L’EFSA en Europe et la FDA aux États-Unis confirment que, dans les limites de consommation journalière admissibles, l’aspartame n’entraîne pas de risque significatif pour la santé.
Cela semble contradictoire. Si une substance est potentiellement cancérogène, pourquoi autoriser sa présence dans l’alimentation ? Ne vaudrait-il pas mieux l’interdire à titre préventif et ne tolérer que les édulcorants véritablement inoffensifs ?
Le problème, c’est que le secteur des additifs alimentaires fonctionne ainsi depuis toujours : on laisse circuler pendant des décennies des substances douteuses ou reconnues comme toxiques, puis on les interdit lorsque des preuves accablantes finissent par émerger.
C’est ce qui s’est produit avec le dioxyde de titane, un colorant finalement interdit dans l’alimentation dans l’Union européenne en 2021, alors que sa toxicité était connue depuis des années. Mais cette substance, bon marché et largement utilisée dans de nombreux secteurs industriels, était « utile » à l’industrie, ce qui a retardé sa suppression pendant environ 15 ans.

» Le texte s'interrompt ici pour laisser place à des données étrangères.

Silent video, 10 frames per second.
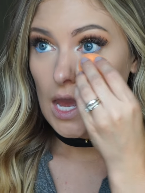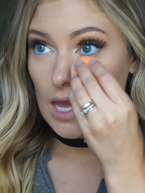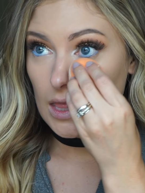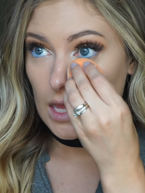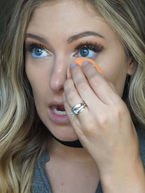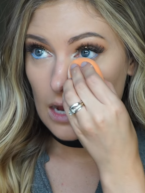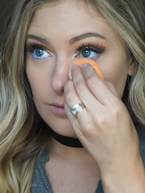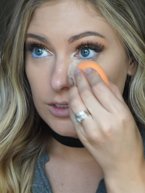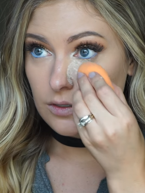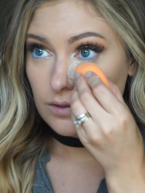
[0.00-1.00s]
and then I'm
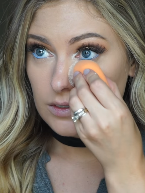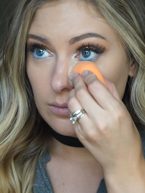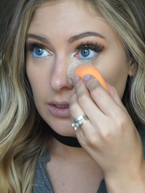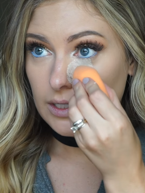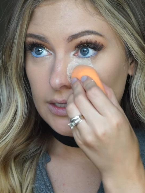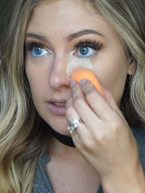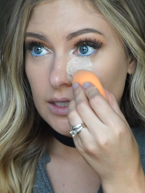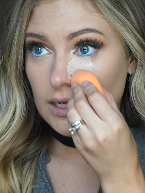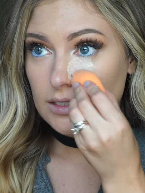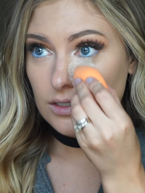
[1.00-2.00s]
just going to place
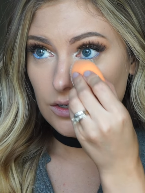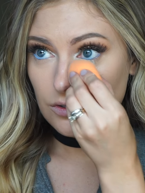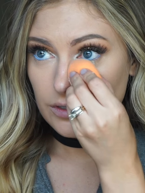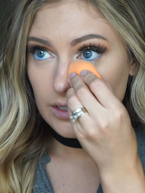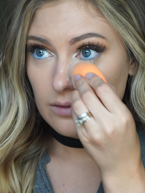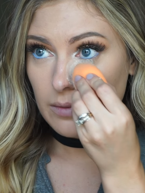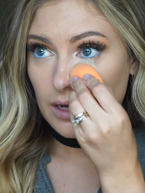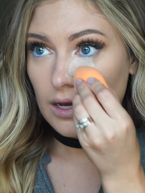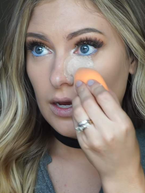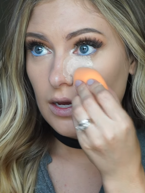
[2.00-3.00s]
that underneath my
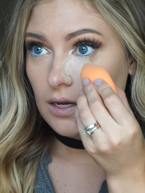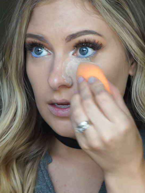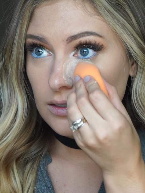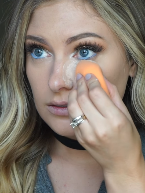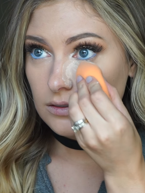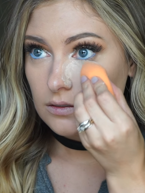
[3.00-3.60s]
eyes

Combien de dégâts cela a-t-il causé ? Impossible à dire : aucune donnée n’est publiée à ce sujet.
Quelle dose ne pas dépasser ?
Selon l’OMS, un adulte pesant 70 kg devrait consommer plus de 10 canettes par jour pour dépasser l’apport journalier acceptable, fixé à 40 mg par kilo de poids corporel. Or, une canette de soda diététique contient entre 200 et 300 mg d’aspartame.
En conclusion
L’affaire des influenceurs rémunérés par l’industrie pour blanchir l’image de l’aspartame – malgré des preuves scientifiques accablantes – nous rappelle à quel point la désinformation peut être insidieuse à l’ère des réseaux sociaux.
Lorsqu’il s’agit de recommandations diététiques, il est essentiel de faire preuve de vigilance et de rigueur dans la vérification des sources.
Utiliser TikTok ou Instagram – des plateformes fréquentées quotidiennement par des millions de jeunes – pour diffuser des messages rassurants sur l’aspartame est une stratégie parfaitement ciblée. Les produits contenant ce type d’édulcorant sont principalement destinés à ce public : chewing-gums, sodas, boissons énergétiques, bonbons, édulcorants en comprimés, etc.